*** INFORMATION ***

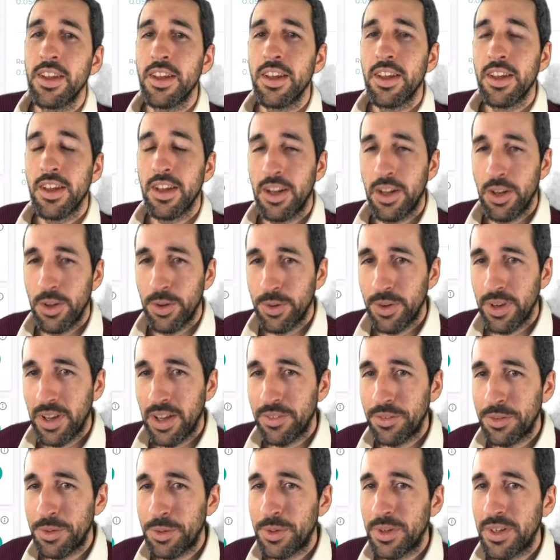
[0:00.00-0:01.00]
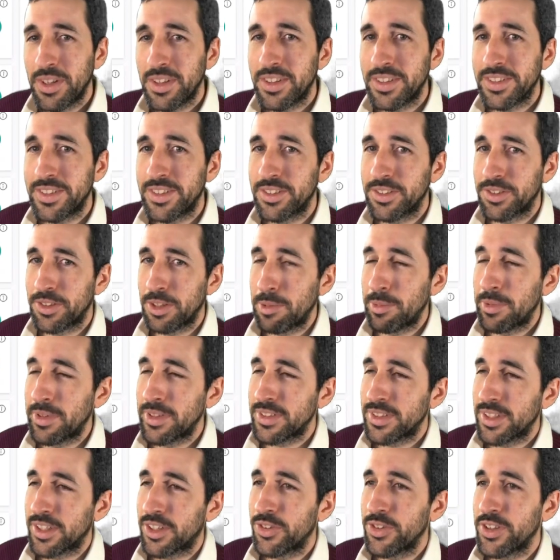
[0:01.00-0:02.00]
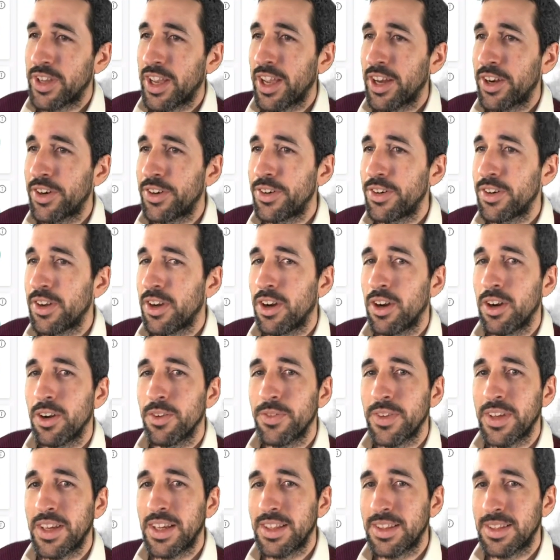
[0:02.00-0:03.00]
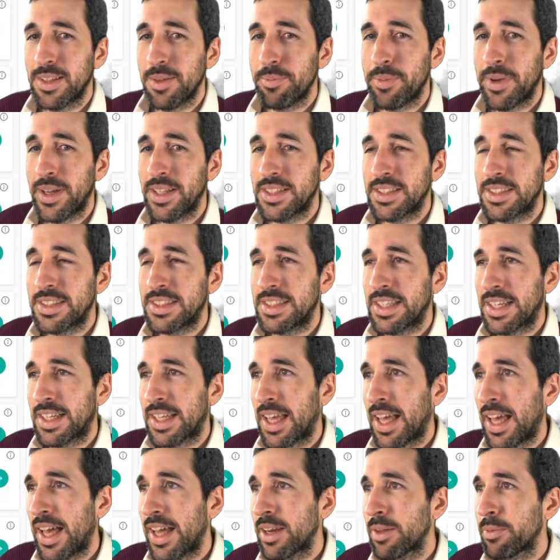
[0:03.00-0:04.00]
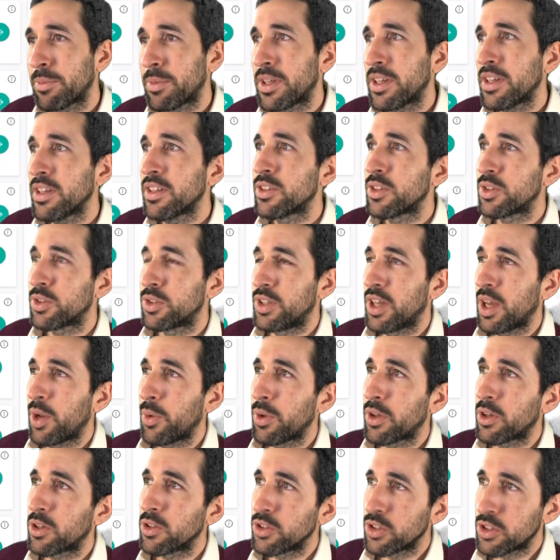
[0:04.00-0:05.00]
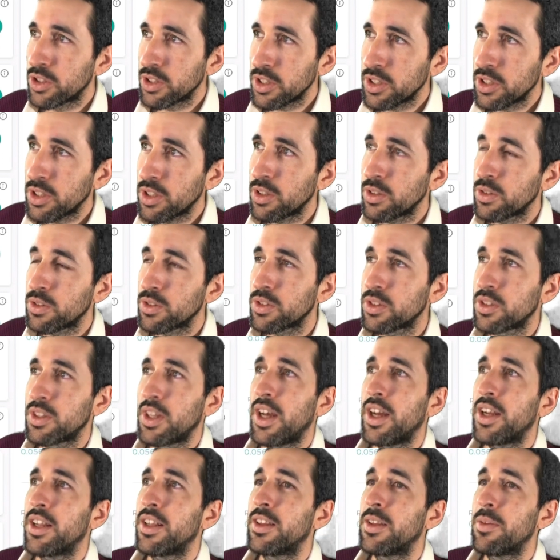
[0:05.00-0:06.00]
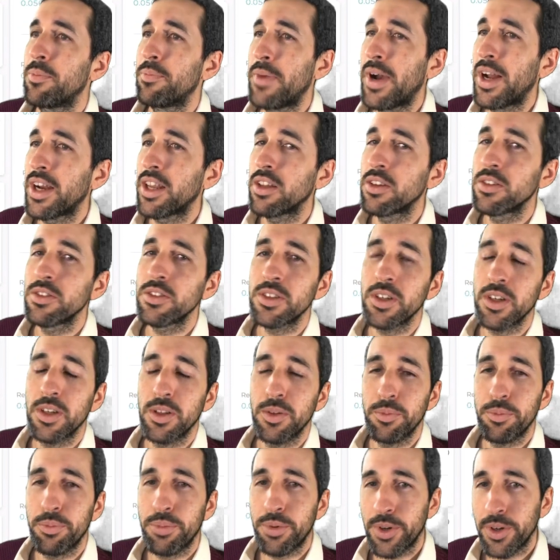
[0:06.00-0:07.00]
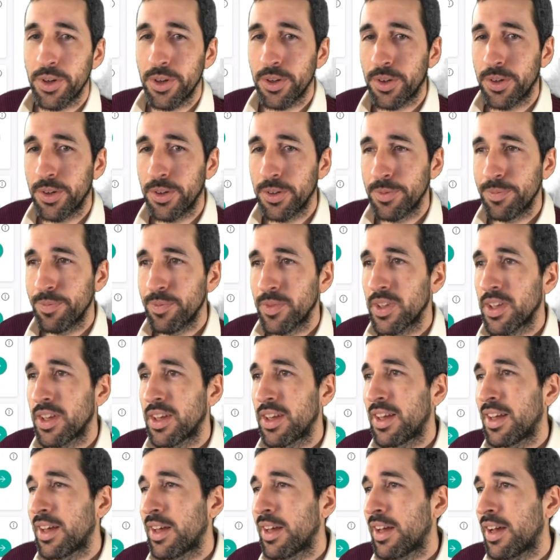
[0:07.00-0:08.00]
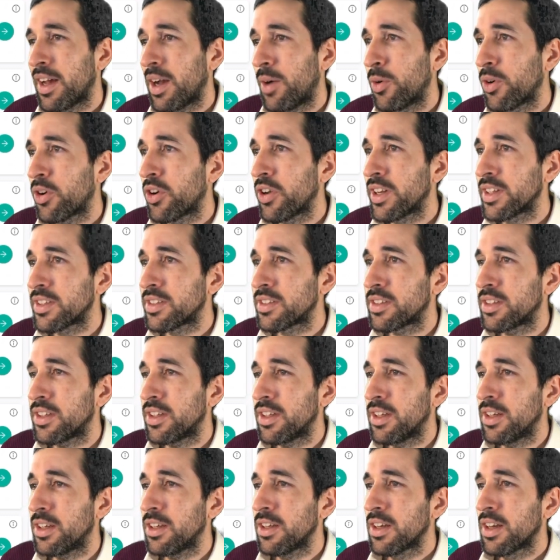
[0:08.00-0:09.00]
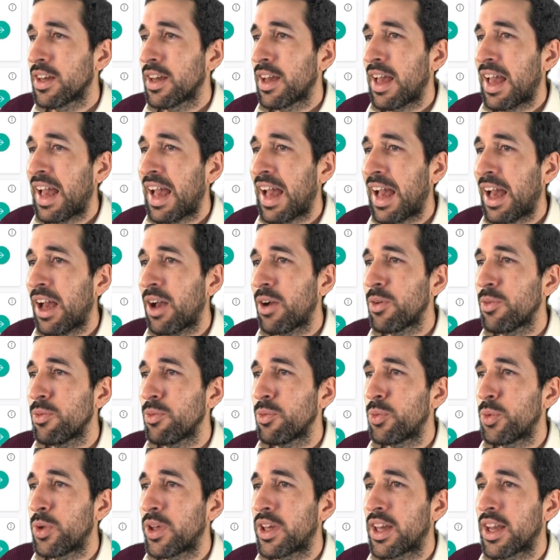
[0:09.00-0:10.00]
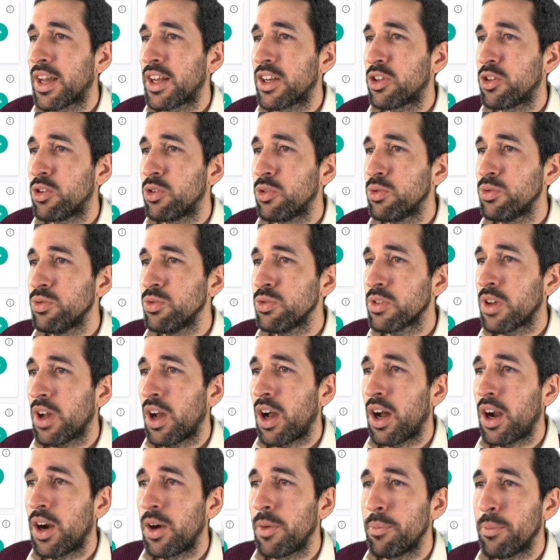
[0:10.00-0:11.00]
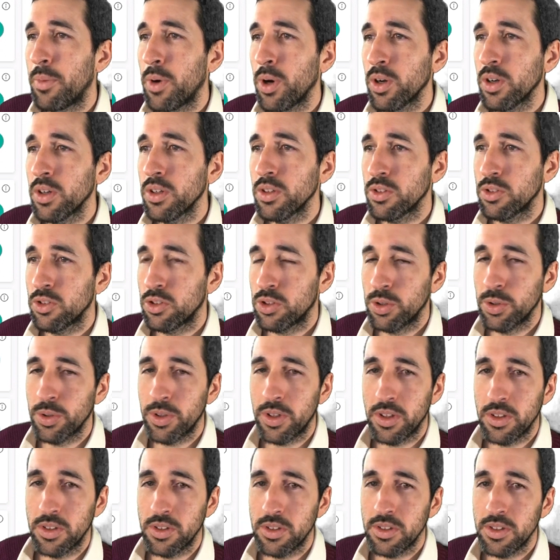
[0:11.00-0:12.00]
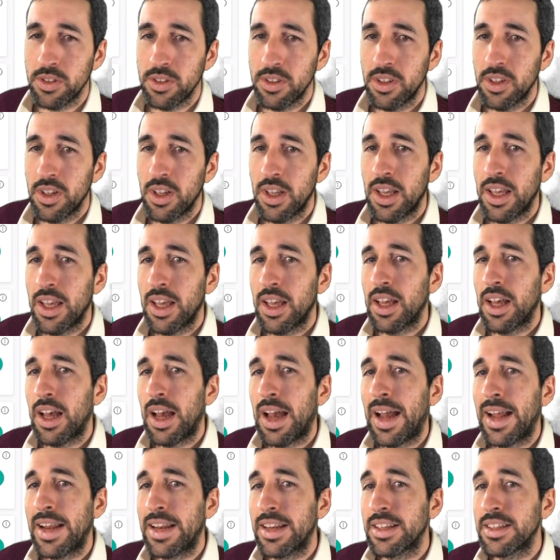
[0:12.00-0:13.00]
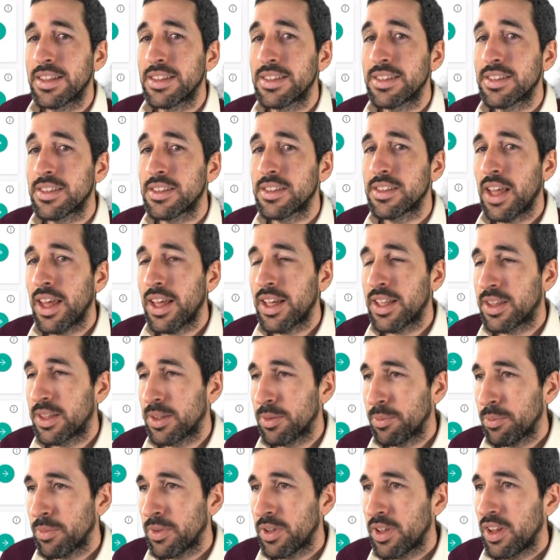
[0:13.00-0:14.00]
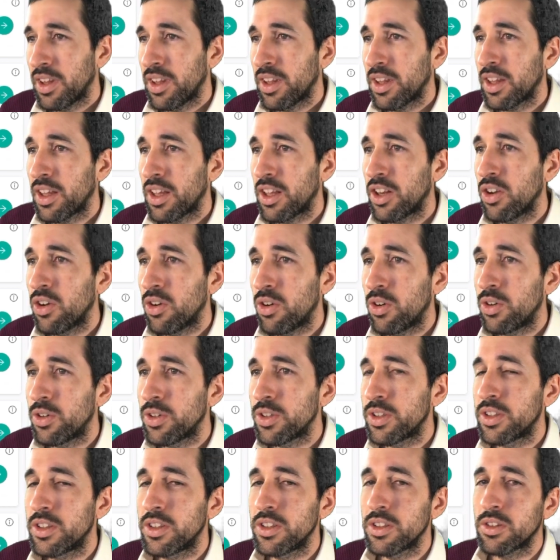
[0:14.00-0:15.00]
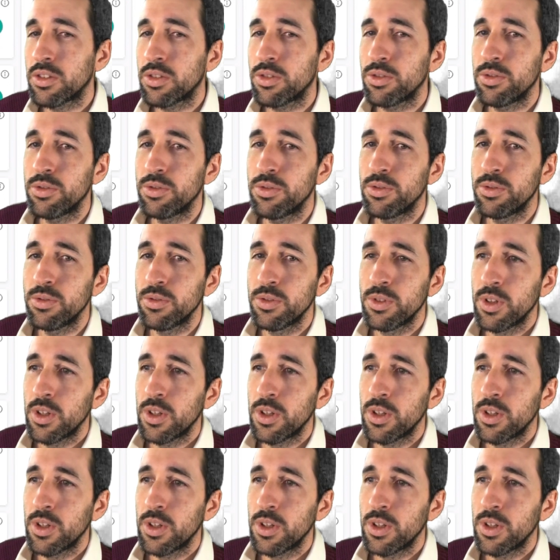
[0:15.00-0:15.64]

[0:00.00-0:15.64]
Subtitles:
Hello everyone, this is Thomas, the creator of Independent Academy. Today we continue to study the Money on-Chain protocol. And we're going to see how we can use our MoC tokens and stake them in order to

*** End of INFORMATION ***

Write out all the entries word for word, but skip any images.

__EXERCISE OUTPUT__.
[0:00.00-0:01.00]
[0:01.00-0:02.00]
[0:02.00-0:03.00]
[0:03.00-0:04.00]
[0:04.00-0:05.00]
[0:05.00-0:06.00]
[0:06.00-0:07.00]
[0:07.00-0:08.00]
[0:08.00-0:09.00]
[0:09.00-0:10.00]
[0:10.00-0:11.00]
[0:11.00-0:12.00]
[0:12.00-0:13.00]
[0:13.00-0:14.00]
[0:14.00-0:15.00]
[0:15.00-0:15.64]

[0:00.00-0:15.64]
Subtitles:
Hello everyone, this is Thomas, the creator of Independent Academy. Today we continue to study the Money on-Chain protocol. And we're going to see how we can use our MoC tokens and stake them in order to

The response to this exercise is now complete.